DATA RECORDS:
=-=-=
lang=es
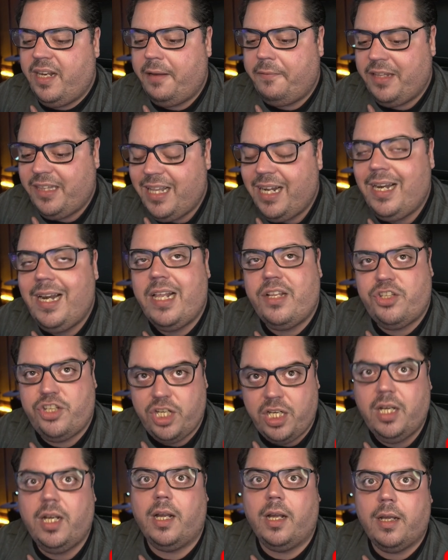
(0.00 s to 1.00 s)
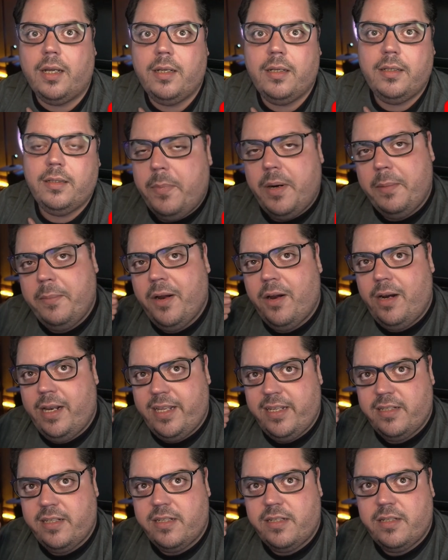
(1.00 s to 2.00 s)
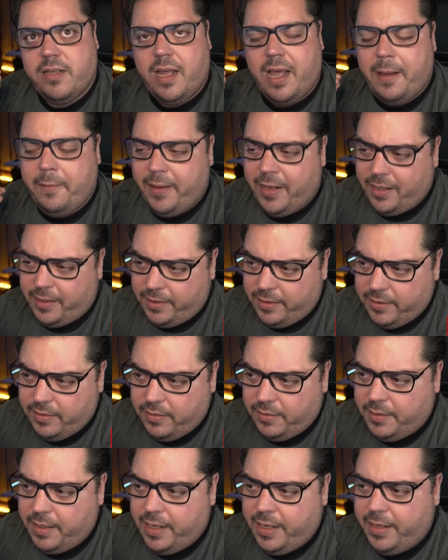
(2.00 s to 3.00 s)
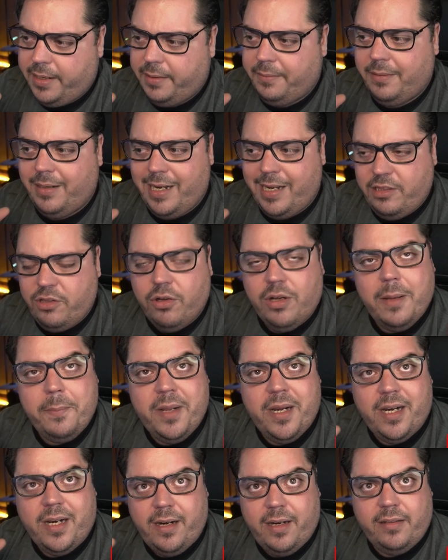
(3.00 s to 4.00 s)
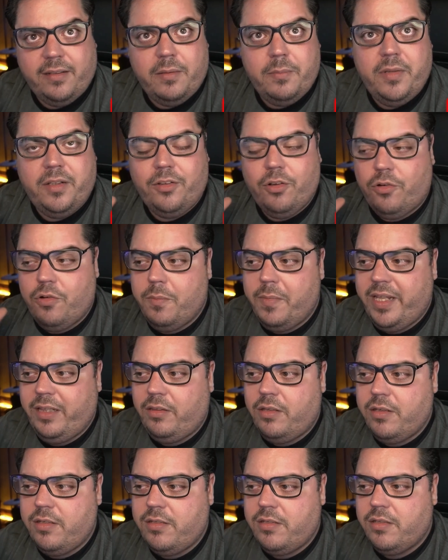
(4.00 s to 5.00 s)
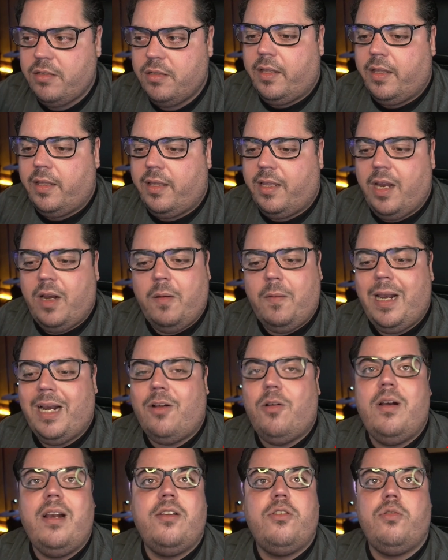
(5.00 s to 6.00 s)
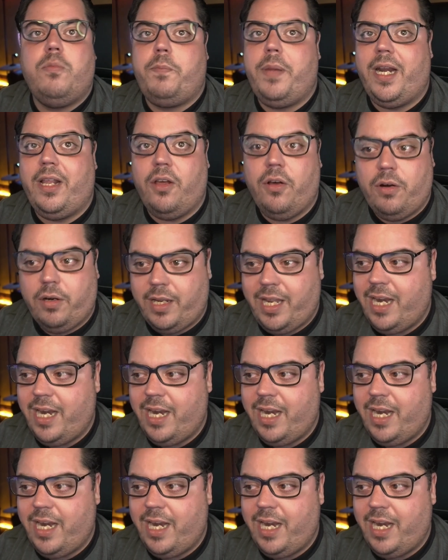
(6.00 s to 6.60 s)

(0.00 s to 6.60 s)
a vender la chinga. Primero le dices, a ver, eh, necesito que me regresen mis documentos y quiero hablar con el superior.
=-=-=
WORK INSTRUCTIONS: What you give back should match the entries above exactly, except that pictures are dropped.

ANSWER SPACE:
lang=es
(0.00 s to 1.00 s)
(1.00 s to 2.00 s)
(2.00 s to 3.00 s)
(3.00 s to 4.00 s)
(4.00 s to 5.00 s)
(5.00 s to 6.00 s)
(6.00 s to 6.60 s)

(0.00 s to 6.60 s)
a vender la chinga. Primero le dices, a ver, eh, necesito que me regresen mis documentos y quiero hablar con el superior.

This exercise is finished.